"When I define polarities in my work, I actually create the space between things. I point to the question I am actually interested in, without naming it"
About this Quote
The sly part is “without naming it.” Naming is closure; it locks interpretation to a single moral or concept and flattens experience into caption. Noto’s intent is to keep the central question active, like a sustained tone that refuses to resolve. That’s why the phrase “I point to the question” matters. He’s staging inquiry as the artwork’s true content, turning the listener/viewer into a co-producer who completes the circuit.

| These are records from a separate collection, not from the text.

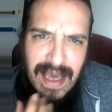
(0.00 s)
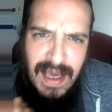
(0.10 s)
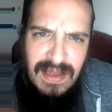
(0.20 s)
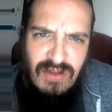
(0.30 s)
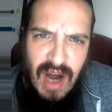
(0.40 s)

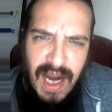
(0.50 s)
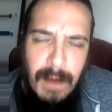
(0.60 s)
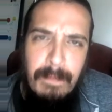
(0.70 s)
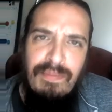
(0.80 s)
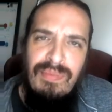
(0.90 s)
sense,
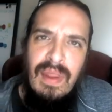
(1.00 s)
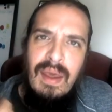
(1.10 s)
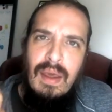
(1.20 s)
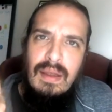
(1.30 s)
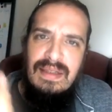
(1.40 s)
right?
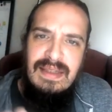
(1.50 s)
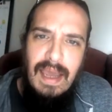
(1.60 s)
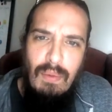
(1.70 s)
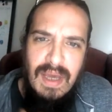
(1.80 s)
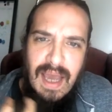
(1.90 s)

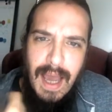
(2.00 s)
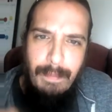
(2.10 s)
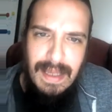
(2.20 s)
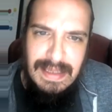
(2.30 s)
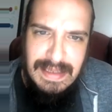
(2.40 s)
Stay with
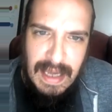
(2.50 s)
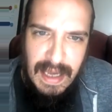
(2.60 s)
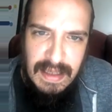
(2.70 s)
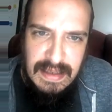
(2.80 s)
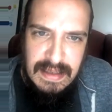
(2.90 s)
common
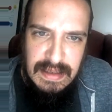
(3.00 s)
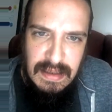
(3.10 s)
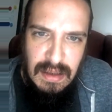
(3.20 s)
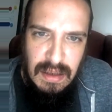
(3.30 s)
sense.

Contextually, this sits inside late-20th/early-21st century digital aesthetics: the fetish of clean interfaces, the anxiety of glitch, the promise that data can be pure. Noto knows purity is a performance. By drawing hard contrasts, he makes you notice what’s usually hidden: the in-between where perception wobbles, where emotion leaks into systems, where meaning is manufactured. The work doesn’t answer; it calibrates attention.
Quote Details
| Topic | Art |
|---|---|
| Source | Help us find the source |
| Cite |
Citation Formats
APA Style (7th ed.)
Noto, Alva. (2026, January 16). When I define polarities in my work, I actually create the space between things. I point to the question I am actually interested in, without naming it. FixQuotes. https://fixquotes.com/quotes/when-i-define-polarities-in-my-work-i-actually-122606/
Chicago Style
Noto, Alva. "When I define polarities in my work, I actually create the space between things. I point to the question I am actually interested in, without naming it." FixQuotes. January 16, 2026. https://fixquotes.com/quotes/when-i-define-polarities-in-my-work-i-actually-122606/.
MLA Style (9th ed.)
"When I define polarities in my work, I actually create the space between things. I point to the question I am actually interested in, without naming it." FixQuotes, 16 Jan. 2026, https://fixquotes.com/quotes/when-i-define-polarities-in-my-work-i-actually-122606/. Accessed 5 Feb. 2026.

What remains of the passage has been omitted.